Seit 1993 gibt es in Österreich die Möglichkeit eine Hochschulausbildung nicht nur an einer Universität zu absolvieren, sondern auch an Fachhochschulen. Für beides sprechen gute Gründe sie zu besuchen. Und auch von der persönlichen Einstellung und Zukunftsplanung her, kann es Unterschiede geben, was man sich aussucht.

Generelle Unterschiede sind:

Fachhochschulen:
  • haben fixe Stundenpläne, die eingehalten werden müssen
  • die Lehre findet im kleinen Rahmen statt und ist sehr praxisorientiert
  • Lektoren an Fachhochschulen kommen meist direkt aus der Wirtschaft
  • Mitarbeits- und Anwesenheitspflicht
  • meist gute Ausstattung und Infrastruktur

Universitäten:
  • keine fixen Vorlesungszeiten,
  • Stunden können, je nach Studienrichtung, relativ frei gewählt werden
  • Lehre erfolgt durch Vorlesungen im großen Rahmen und
  • durch Seminare im kleineren Rahmen, zur Vertiefung und Anwendung.
  • Anwesenheitspflicht besteht nur bei (Pro-)Seminaren und Übungen

Zu beachten ist hier, dass das nur generelle Unterscheidungen sind, die nicht bei jedem Studium zutreffen. Nicht jede Studienrichtung hat so viele Studierende, dass sie eine Vielzahl an Fächern anbieten können und deswegen relativ fixe Stundenpläne hat. Wie schnell und wieviel man studiert ist jemanden an einer Universität allerdings relativ frei gestellt. Hier musst du nur aufpassen, wenn du ein Stipendium oder ähnliches bekommst. Manche brauchen allerdings den Druck einer Fachhochschule samt Anwesenheitspflicht, wie es ihn auch an der Schule gegeben hat. Das muss ein jeder für sich selber wissen.

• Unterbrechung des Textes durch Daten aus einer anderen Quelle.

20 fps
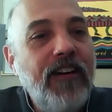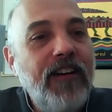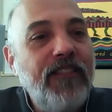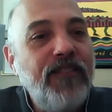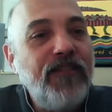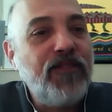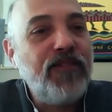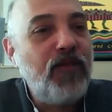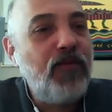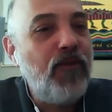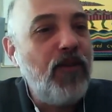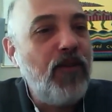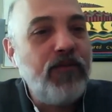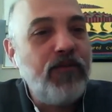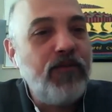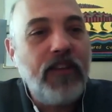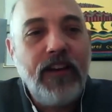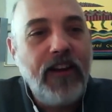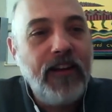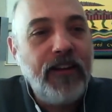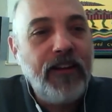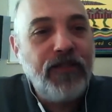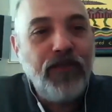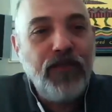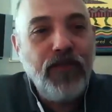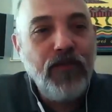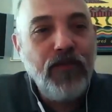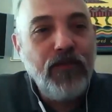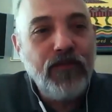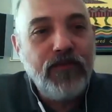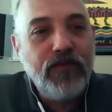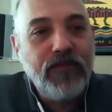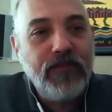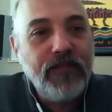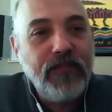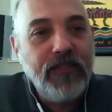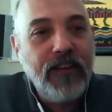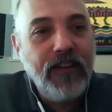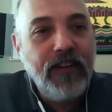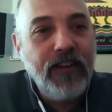There's a quote that I like to use
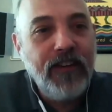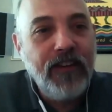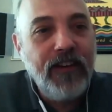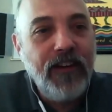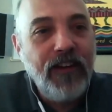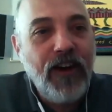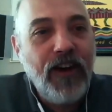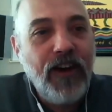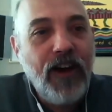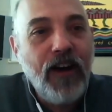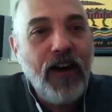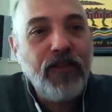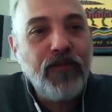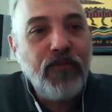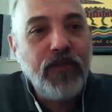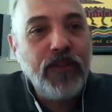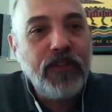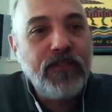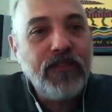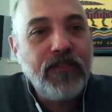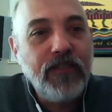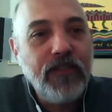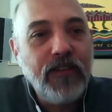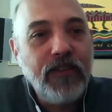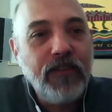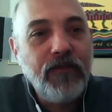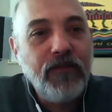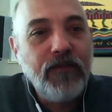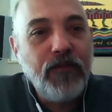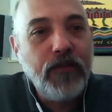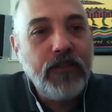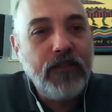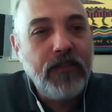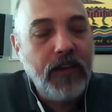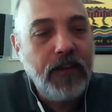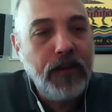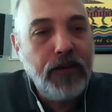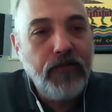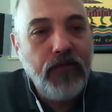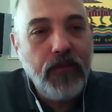a lot, in which
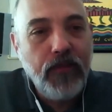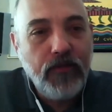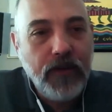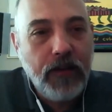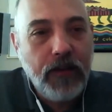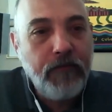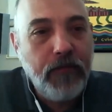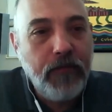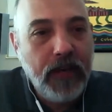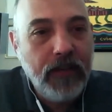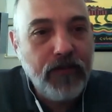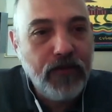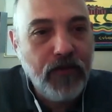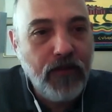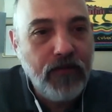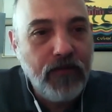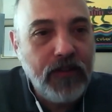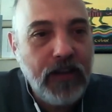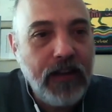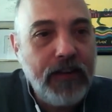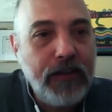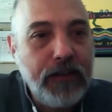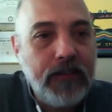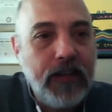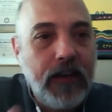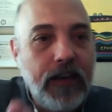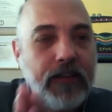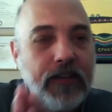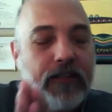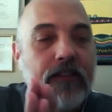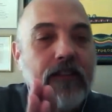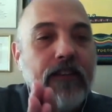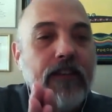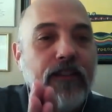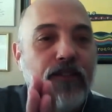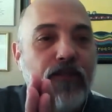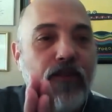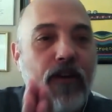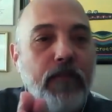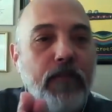they interviewed Jeff Bezos, and he says,
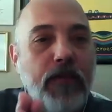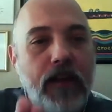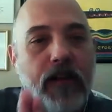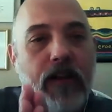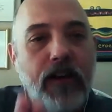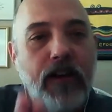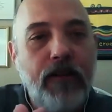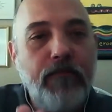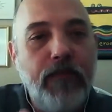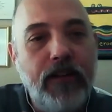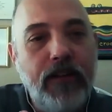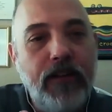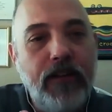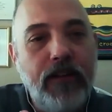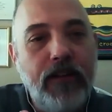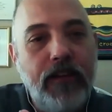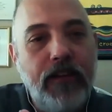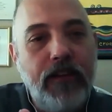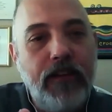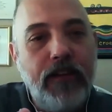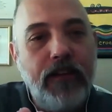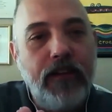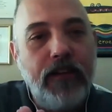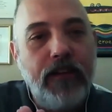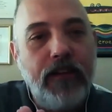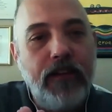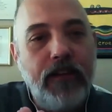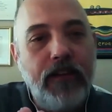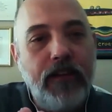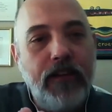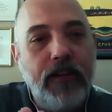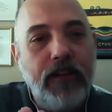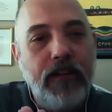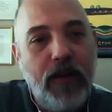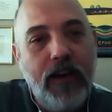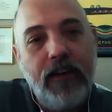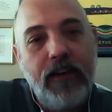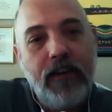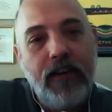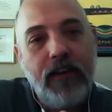you know, I pay a lot of money to
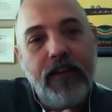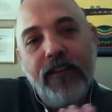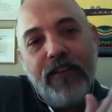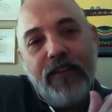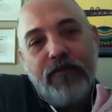my,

Wer strukturiert studieren will, und möglichst schnell einen Abschluss haben will, ist an einer Fachhochschule sicherlich besser dran.
Wer lieber relativ frei entscheiden möchte, sich sein Studium selber aufbauen und einmal mehr und einmal weniger studieren will, ist mit einem Universitätsstudium besser dran.

Beachten muss man allerdings, dass Fachhochschulstudiengänge nicht alles im vollen Umfang anbieten. Sie sind meistens eher Technik- und Wirtschaftslastig. Absolventen von Fachhochschulen finden meistens in der Privatwirtschaft auch sehr schnell einen Job. Wer jedoch eher in den wissenschaftlichen Bereich gehen möchte, sollte eine Universität besuchen.

Viele Fragen, die sich einem hier stellen. Am Besten redest du schon vor deiner Auswahl mit Leuten die an Universitäten und an Fachhochschulen studieren. Sie können dich sicher am Besten beraten. Wenn du niemanden persönlich kennst, besuchst du Idealerweise die  Berufsinformationsmesse "Best". Hier kannst du an den einzelnen Ständen mit derzeit Studierenden von Fachhochschulen und Universitäten sprechen.